Le cortège funèbre de l’ayatollah Ali Khamenei, décédé fin février lors de bombardements attribués à Israël et aux États-Unis, a débuté sa traversée de Téhéran lundi 6 juillet. La télévision d’État iranienne, qui consacre l’intégralité de ses programmes à l’événement, a montré le cercueil quittant la Grande Mosalla, où il avait été exposé pendant deux jours. Des centaines de milliers de personnes, vêtues de noir pour beaucoup, se sont massées le long du parcours, brandissant des portraits du défunt guide ou des drapeaux iraniens.
La procession, qui doit durer entre dix et douze heures, emprunte notamment la rue Enghelab (« Révolution »), artère emblématique de la capitale.
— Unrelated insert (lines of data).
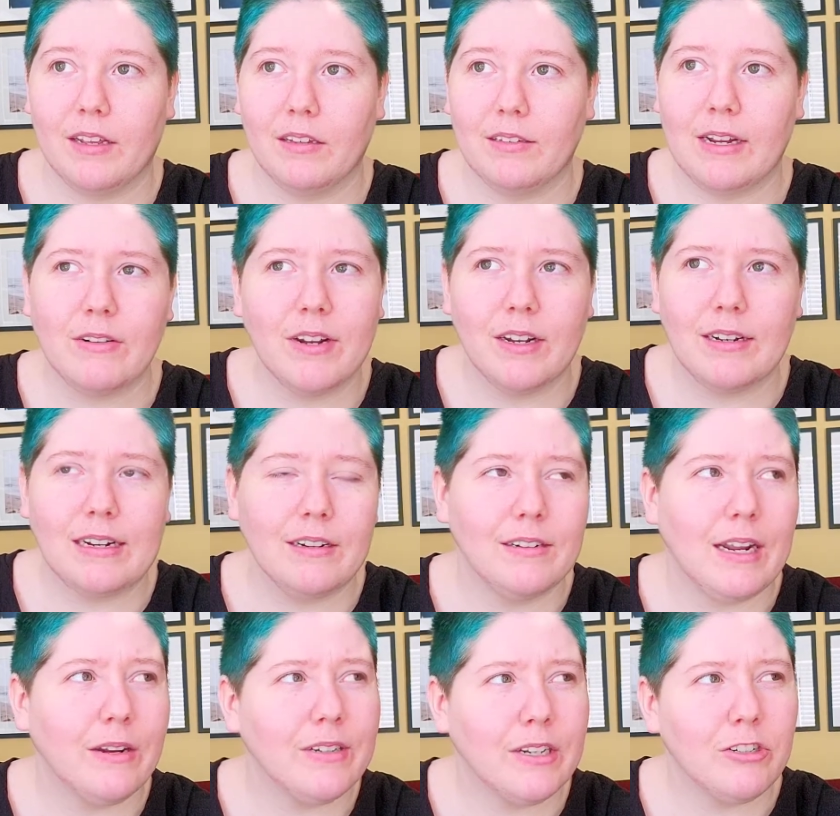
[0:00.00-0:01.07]

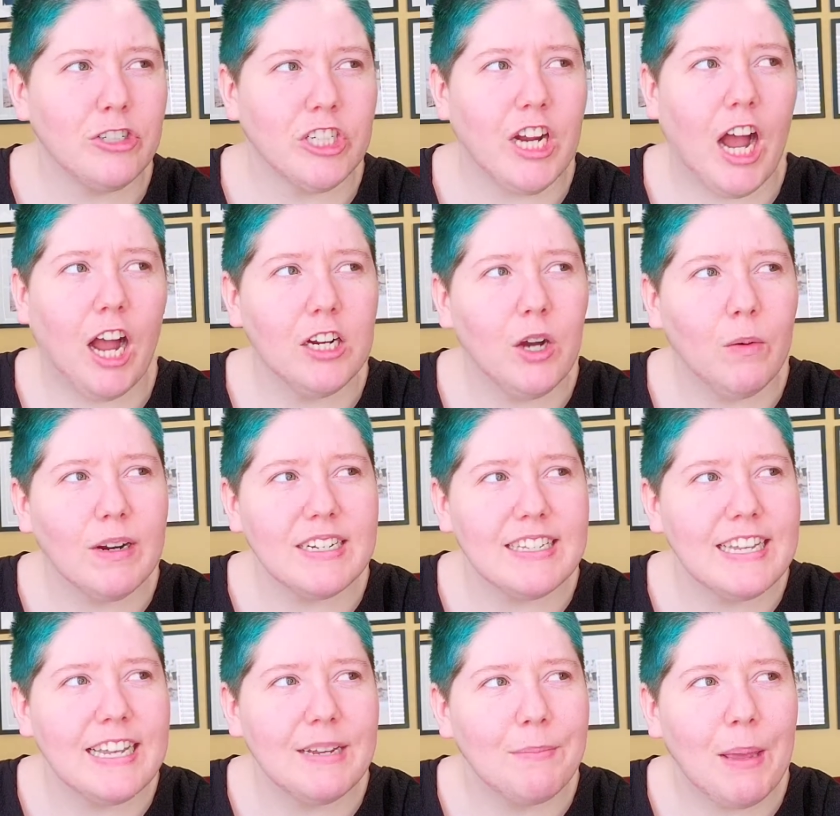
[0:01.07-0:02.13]
Downtown Chicago, I
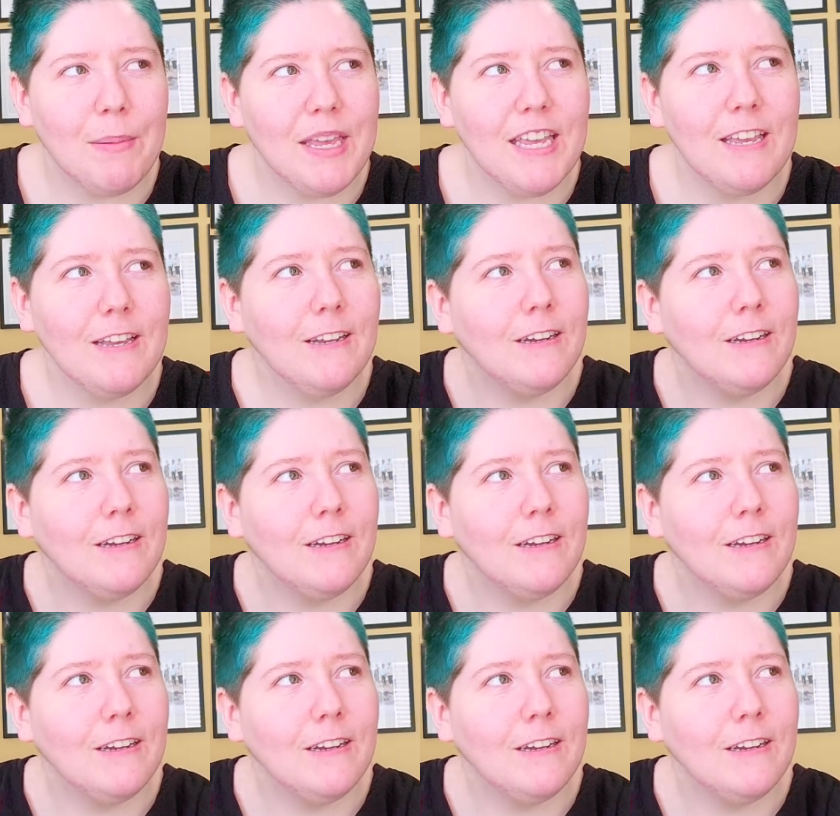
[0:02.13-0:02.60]
think, maybe.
Selon les autorités, des millions de citoyens sont attendus pour ce troisième jour d’obsèques nationales, conçues comme une démonstration d’unité et de puissance par le pouvoir iranien.
Sur la place de l’imam Hussein, dans l’est de Téhéran, des participants ont procédé à une mise en scène hostile à l’égard du président américain Donald Trump. La télévision d’État a diffusé une vidéo montrant un mannequin pendu à un gibet de fortune, tandis que des pancartes portaient les inscriptions « À bas les États-Unis » ou représentaient M. Trump recouvert d’une cible. D’autres images, prises par des agences de presse, montrent une foule compacte sur la place de la Révolution islamique.
Les autorités ont pris des précautions pour éviter les mouvements de foule. Le cercueil avait été tenu à distance du public lors de l’exposition à la Mosalla, protégé par de hauts murs de béton. Cette prudence fait écho au précédent des funérailles du fondateur de la République islamique, l’ayatollah Rouhollah Khomeini, en juin 1989. À l’époque, une foule en transe avait pris d’assaut le cortège, déchirant le linceul et faisant tomber le corps à terre. Selon l’agence officielle Irna, plus de dix millions de personnes étaient présentes, et les bousculades avaient causé plus de dix morts et dix mille blessés. Le corps de Khomeini avait finalement dû être transporté par hélicoptère.
La question de la succession reste en toile de fond, sans être abordée directement lors des cérémonies. Les hommages publics, ouverts samedi 4 juillet, ont attiré une affluence considérable dans l’enceinte de la Grande Mosalla. Le cortège funèbre de lundi constitue le point d’orgue de ces trois jours de deuil national, avant l’inhumation prévue dans un lieu non précisé.